Historia de los yacimientos

A finales del S.XIX se construyó un trazado de ferrocarril desde Monterrubio de la Demanda a Villafría, a las puertas de Burgos. Dicha línea férrea no estuvo mucho tiempo en funcionamiento debido a que la compañía inglesa que la construyó, “The Sierra Company Limited”, quebró. Finalmente las obras de este ferrocarril son las que dejaron al descubierto estos importantísimos yacimientos arqueológicos. En las paredes de la Trinchera del Ferrocarril no sólo había caliza, sino también una arcilla roja que marcaba los lugares donde se verían las cuevas que quedaron repletas de sedimento.

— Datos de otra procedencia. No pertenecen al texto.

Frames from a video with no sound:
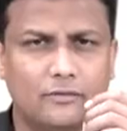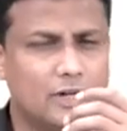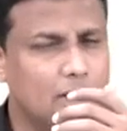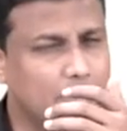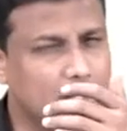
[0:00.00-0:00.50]

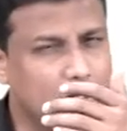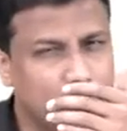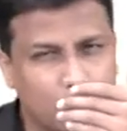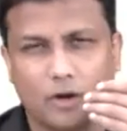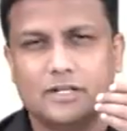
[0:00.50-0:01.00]
will it be like
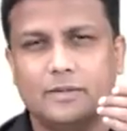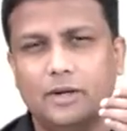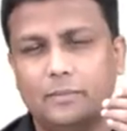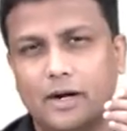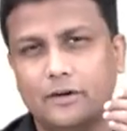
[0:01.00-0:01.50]

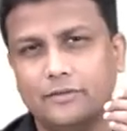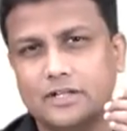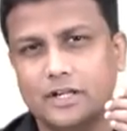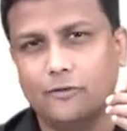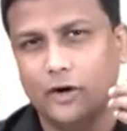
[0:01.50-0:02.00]
proximal part of the
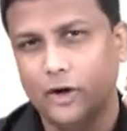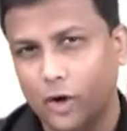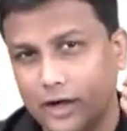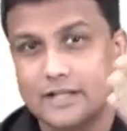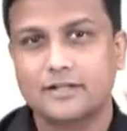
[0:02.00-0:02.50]
scaphoid
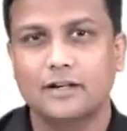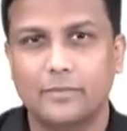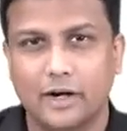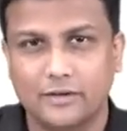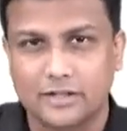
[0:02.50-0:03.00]
or distal
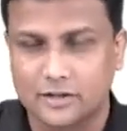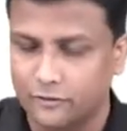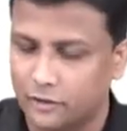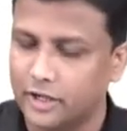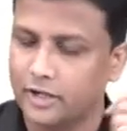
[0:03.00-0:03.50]
part of the
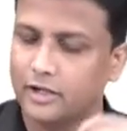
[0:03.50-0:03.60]
scaphoid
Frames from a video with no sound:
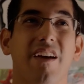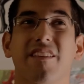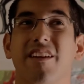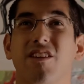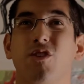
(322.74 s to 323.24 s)

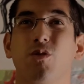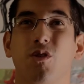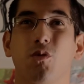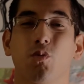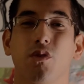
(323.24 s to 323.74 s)
like you could
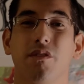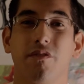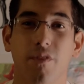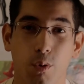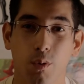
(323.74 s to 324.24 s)
only
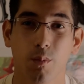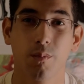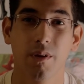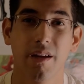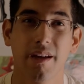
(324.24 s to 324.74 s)
film
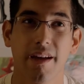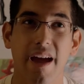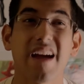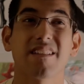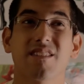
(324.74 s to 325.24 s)

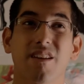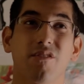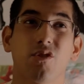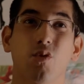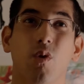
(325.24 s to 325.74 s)
at
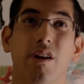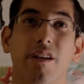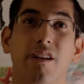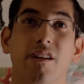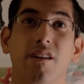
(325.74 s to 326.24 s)

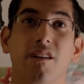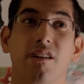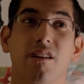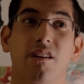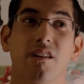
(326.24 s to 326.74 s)
720
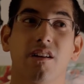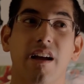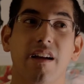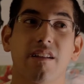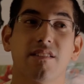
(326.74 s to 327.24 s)

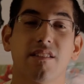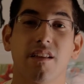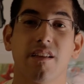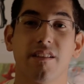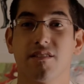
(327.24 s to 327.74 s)

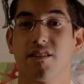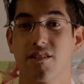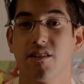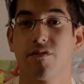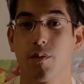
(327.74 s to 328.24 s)
in
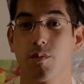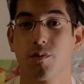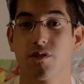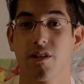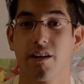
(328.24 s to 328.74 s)
60 frames per
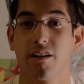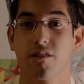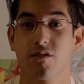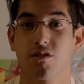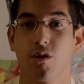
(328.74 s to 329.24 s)
second.
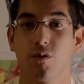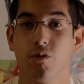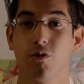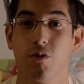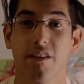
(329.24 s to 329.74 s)
So you
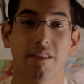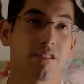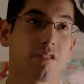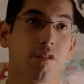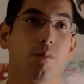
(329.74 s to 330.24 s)
do get that
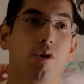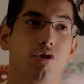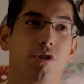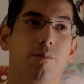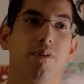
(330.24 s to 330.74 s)
slow
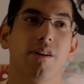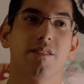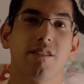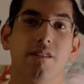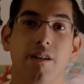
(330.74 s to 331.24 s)
motion, but it's
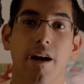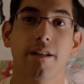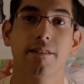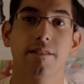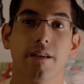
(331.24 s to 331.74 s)
not
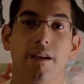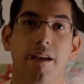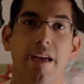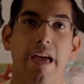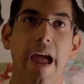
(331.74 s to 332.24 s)

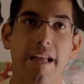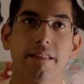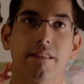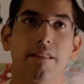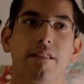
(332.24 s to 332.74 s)
at
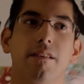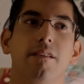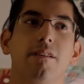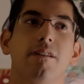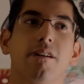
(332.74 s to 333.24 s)

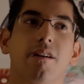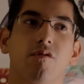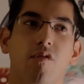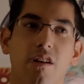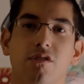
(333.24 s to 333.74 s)
the
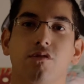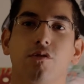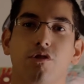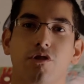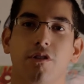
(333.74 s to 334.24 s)

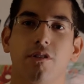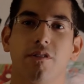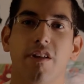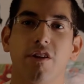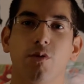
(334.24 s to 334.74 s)
resolution
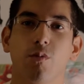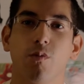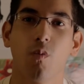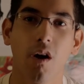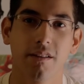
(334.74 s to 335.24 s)
that you would
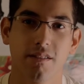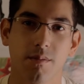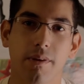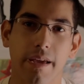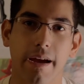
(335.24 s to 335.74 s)
want it to
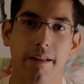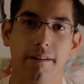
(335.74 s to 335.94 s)
be at.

En 1976, el ingeniero de minas Trino Torres desciende a la Sima de los Huesos en busca de restos de osos, Ursus deningeri, y recupera junto a restos de éstos, varias piezas dentarias, craneales y tres mandíbulas humanas que confía al paleontólogo Emiliano Aguirre, quien organizó las primeras excavaciones en los yacimientos de la Trinchera del Ferrocarril, convirtiéndose así en el primer director de las excavaciones de los yacimientos de la Sierra de Atapuerca. Posteriormente, en 1991, la codirección de los yacimientos pasó a tres de sus discípulos: Juan Luis Arsuaga, José María Bermúdez de Castro y Eudald Carbonell.